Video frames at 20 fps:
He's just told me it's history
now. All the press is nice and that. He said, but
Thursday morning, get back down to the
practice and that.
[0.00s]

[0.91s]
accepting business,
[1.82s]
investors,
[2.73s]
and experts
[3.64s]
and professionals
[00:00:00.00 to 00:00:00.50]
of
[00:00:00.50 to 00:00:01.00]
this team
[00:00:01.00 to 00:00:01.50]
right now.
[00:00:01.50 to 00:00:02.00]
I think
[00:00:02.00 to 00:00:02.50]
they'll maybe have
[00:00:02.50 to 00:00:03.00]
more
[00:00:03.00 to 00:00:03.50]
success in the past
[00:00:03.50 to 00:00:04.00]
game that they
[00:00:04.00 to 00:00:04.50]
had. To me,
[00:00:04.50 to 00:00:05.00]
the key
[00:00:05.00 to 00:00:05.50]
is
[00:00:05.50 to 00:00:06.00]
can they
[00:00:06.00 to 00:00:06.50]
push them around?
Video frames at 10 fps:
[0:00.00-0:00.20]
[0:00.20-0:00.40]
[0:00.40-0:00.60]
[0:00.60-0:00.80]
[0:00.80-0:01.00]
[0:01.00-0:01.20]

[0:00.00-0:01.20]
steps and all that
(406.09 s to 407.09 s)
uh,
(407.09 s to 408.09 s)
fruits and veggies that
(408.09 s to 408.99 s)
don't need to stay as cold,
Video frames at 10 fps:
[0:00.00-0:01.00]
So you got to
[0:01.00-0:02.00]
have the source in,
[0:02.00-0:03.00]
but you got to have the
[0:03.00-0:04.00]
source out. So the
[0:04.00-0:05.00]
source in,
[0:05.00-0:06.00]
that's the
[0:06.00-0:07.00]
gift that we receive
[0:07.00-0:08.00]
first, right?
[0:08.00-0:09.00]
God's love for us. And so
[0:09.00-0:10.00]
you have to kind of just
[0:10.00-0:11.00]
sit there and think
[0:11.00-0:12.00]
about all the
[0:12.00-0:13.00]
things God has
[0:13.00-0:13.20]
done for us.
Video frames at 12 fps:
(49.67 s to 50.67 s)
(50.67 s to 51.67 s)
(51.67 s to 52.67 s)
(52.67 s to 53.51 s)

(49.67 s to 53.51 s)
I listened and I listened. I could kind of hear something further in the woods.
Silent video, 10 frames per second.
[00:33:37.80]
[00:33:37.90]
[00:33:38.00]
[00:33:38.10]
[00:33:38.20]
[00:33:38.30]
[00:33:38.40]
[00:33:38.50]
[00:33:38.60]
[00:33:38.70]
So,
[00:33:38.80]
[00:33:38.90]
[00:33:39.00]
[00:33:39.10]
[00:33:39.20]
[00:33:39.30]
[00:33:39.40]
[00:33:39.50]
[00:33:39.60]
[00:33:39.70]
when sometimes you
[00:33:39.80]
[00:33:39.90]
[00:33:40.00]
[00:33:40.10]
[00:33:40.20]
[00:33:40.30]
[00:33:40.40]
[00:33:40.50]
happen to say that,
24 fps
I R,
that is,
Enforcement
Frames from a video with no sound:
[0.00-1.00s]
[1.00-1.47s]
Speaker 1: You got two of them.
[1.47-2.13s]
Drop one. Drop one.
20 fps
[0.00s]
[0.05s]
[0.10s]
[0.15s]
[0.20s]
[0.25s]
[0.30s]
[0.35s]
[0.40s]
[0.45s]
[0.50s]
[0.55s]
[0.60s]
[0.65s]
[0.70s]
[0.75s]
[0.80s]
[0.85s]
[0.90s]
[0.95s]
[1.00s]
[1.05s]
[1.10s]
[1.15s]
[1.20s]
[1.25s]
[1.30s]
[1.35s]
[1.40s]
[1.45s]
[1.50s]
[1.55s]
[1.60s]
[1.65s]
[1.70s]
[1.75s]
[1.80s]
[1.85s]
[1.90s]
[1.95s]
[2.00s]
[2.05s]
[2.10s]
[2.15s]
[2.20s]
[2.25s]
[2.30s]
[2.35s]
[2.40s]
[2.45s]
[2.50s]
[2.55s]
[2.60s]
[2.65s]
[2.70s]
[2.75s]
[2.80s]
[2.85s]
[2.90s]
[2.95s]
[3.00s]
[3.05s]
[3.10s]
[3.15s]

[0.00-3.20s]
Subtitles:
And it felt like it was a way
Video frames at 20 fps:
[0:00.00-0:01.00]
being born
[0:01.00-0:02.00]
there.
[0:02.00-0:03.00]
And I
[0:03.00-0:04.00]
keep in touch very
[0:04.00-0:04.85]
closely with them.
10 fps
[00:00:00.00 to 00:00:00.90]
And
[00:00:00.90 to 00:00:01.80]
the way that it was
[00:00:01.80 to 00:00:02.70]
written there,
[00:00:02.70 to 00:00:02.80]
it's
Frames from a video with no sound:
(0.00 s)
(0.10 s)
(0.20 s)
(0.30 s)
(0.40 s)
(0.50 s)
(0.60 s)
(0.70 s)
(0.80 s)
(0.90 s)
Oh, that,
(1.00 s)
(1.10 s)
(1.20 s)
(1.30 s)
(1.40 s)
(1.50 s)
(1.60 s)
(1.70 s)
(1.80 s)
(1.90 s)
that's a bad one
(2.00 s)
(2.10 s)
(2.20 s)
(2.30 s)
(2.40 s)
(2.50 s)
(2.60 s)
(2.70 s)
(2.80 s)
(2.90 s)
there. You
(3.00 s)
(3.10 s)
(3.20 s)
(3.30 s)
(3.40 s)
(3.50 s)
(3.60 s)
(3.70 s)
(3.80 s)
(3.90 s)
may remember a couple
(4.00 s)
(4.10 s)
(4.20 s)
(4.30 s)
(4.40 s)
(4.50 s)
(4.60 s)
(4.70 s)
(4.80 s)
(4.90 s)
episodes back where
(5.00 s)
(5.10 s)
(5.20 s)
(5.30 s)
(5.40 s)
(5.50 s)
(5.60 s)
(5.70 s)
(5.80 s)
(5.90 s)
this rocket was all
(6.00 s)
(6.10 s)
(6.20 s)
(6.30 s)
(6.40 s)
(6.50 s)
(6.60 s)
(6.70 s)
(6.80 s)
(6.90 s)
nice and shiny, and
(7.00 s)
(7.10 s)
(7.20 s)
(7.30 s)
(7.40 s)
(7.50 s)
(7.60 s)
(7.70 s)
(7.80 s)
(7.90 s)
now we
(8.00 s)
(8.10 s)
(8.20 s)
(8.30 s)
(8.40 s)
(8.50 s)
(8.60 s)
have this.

========

▶ [AIM OF THE EXERCISE]:
Copy the listing in full. Match it word for word.

▶ [THE ANSWER]:
Video frames at 20 fps:
He's just told me it's history
now. All the press is nice and that. He said, but
Thursday morning, get back down to the
practice and that.
[0.00s]

[0.91s]
accepting business,
[1.82s]
investors,
[2.73s]
and experts
[3.64s]
and professionals
[00:00:00.00 to 00:00:00.50]
of
[00:00:00.50 to 00:00:01.00]
this team
[00:00:01.00 to 00:00:01.50]
right now.
[00:00:01.50 to 00:00:02.00]
I think
[00:00:02.00 to 00:00:02.50]
they'll maybe have
[00:00:02.50 to 00:00:03.00]
more
[00:00:03.00 to 00:00:03.50]
success in the past
[00:00:03.50 to 00:00:04.00]
game that they
[00:00:04.00 to 00:00:04.50]
had. To me,
[00:00:04.50 to 00:00:05.00]
the key
[00:00:05.00 to 00:00:05.50]
is
[00:00:05.50 to 00:00:06.00]
can they
[00:00:06.00 to 00:00:06.50]
push them around?
Video frames at 10 fps:
[0:00.00-0:00.20]
[0:00.20-0:00.40]
[0:00.40-0:00.60]
[0:00.60-0:00.80]
[0:00.80-0:01.00]
[0:01.00-0:01.20]

[0:00.00-0:01.20]
steps and all that
(406.09 s to 407.09 s)
uh,
(407.09 s to 408.09 s)
fruits and veggies that
(408.09 s to 408.99 s)
don't need to stay as cold,
Video frames at 10 fps:
[0:00.00-0:01.00]
So you got to
[0:01.00-0:02.00]
have the source in,
[0:02.00-0:03.00]
but you got to have the
[0:03.00-0:04.00]
source out. So the
[0:04.00-0:05.00]
source in,
[0:05.00-0:06.00]
that's the
[0:06.00-0:07.00]
gift that we receive
[0:07.00-0:08.00]
first, right?
[0:08.00-0:09.00]
God's love for us. And so
[0:09.00-0:10.00]
you have to kind of just
[0:10.00-0:11.00]
sit there and think
[0:11.00-0:12.00]
about all the
[0:12.00-0:13.00]
things God has
[0:13.00-0:13.20]
done for us.
Video frames at 12 fps:
(49.67 s to 50.67 s)
(50.67 s to 51.67 s)
(51.67 s to 52.67 s)
(52.67 s to 53.51 s)

(49.67 s to 53.51 s)
I listened and I listened. I could kind of hear something further in the woods.
Silent video, 10 frames per second.
[00:33:37.80]
[00:33:37.90]
[00:33:38.00]
[00:33:38.10]
[00:33:38.20]
[00:33:38.30]
[00:33:38.40]
[00:33:38.50]
[00:33:38.60]
[00:33:38.70]
So,
[00:33:38.80]
[00:33:38.90]
[00:33:39.00]
[00:33:39.10]
[00:33:39.20]
[00:33:39.30]
[00:33:39.40]
[00:33:39.50]
[00:33:39.60]
[00:33:39.70]
when sometimes you
[00:33:39.80]
[00:33:39.90]
[00:33:40.00]
[00:33:40.10]
[00:33:40.20]
[00:33:40.30]
[00:33:40.40]
[00:33:40.50]
happen to say that,
24 fps
I R,
that is,
Enforcement
Frames from a video with no sound:
[0.00-1.00s]
[1.00-1.47s]
Speaker 1: You got two of them.
[1.47-2.13s]
Drop one. Drop one.
20 fps
[0.00s]
[0.05s]
[0.10s]
[0.15s]
[0.20s]
[0.25s]
[0.30s]
[0.35s]
[0.40s]
[0.45s]
[0.50s]
[0.55s]
[0.60s]
[0.65s]
[0.70s]
[0.75s]
[0.80s]
[0.85s]
[0.90s]
[0.95s]
[1.00s]
[1.05s]
[1.10s]
[1.15s]
[1.20s]
[1.25s]
[1.30s]
[1.35s]
[1.40s]
[1.45s]
[1.50s]
[1.55s]
[1.60s]
[1.65s]
[1.70s]
[1.75s]
[1.80s]
[1.85s]
[1.90s]
[1.95s]
[2.00s]
[2.05s]
[2.10s]
[2.15s]
[2.20s]
[2.25s]
[2.30s]
[2.35s]
[2.40s]
[2.45s]
[2.50s]
[2.55s]
[2.60s]
[2.65s]
[2.70s]
[2.75s]
[2.80s]
[2.85s]
[2.90s]
[2.95s]
[3.00s]
[3.05s]
[3.10s]
[3.15s]

[0.00-3.20s]
Subtitles:
And it felt like it was a way
Video frames at 20 fps:
[0:00.00-0:01.00]
being born
[0:01.00-0:02.00]
there.
[0:02.00-0:03.00]
And I
[0:03.00-0:04.00]
keep in touch very
[0:04.00-0:04.85]
closely with them.
10 fps
[00:00:00.00 to 00:00:00.90]
And
[00:00:00.90 to 00:00:01.80]
the way that it was
[00:00:01.80 to 00:00:02.70]
written there,
[00:00:02.70 to 00:00:02.80]
it's
Frames from a video with no sound:
(0.00 s)
(0.10 s)
(0.20 s)
(0.30 s)
(0.40 s)
(0.50 s)
(0.60 s)
(0.70 s)
(0.80 s)
(0.90 s)
Oh, that,
(1.00 s)
(1.10 s)
(1.20 s)
(1.30 s)
(1.40 s)
(1.50 s)
(1.60 s)
(1.70 s)
(1.80 s)
(1.90 s)
that's a bad one
(2.00 s)
(2.10 s)
(2.20 s)
(2.30 s)
(2.40 s)
(2.50 s)
(2.60 s)
(2.70 s)
(2.80 s)
(2.90 s)
there. You
(3.00 s)
(3.10 s)
(3.20 s)
(3.30 s)
(3.40 s)
(3.50 s)
(3.60 s)
(3.70 s)
(3.80 s)
(3.90 s)
may remember a couple
(4.00 s)
(4.10 s)
(4.20 s)
(4.30 s)
(4.40 s)
(4.50 s)
(4.60 s)
(4.70 s)
(4.80 s)
(4.90 s)
episodes back where
(5.00 s)
(5.10 s)
(5.20 s)
(5.30 s)
(5.40 s)
(5.50 s)
(5.60 s)
(5.70 s)
(5.80 s)
(5.90 s)
this rocket was all
(6.00 s)
(6.10 s)
(6.20 s)
(6.30 s)
(6.40 s)
(6.50 s)
(6.60 s)
(6.70 s)
(6.80 s)
(6.90 s)
nice and shiny, and
(7.00 s)
(7.10 s)
(7.20 s)
(7.30 s)
(7.40 s)
(7.50 s)
(7.60 s)
(7.70 s)
(7.80 s)
(7.90 s)
now we
(8.00 s)
(8.10 s)
(8.20 s)
(8.30 s)
(8.40 s)
(8.50 s)
(8.60 s)
have this.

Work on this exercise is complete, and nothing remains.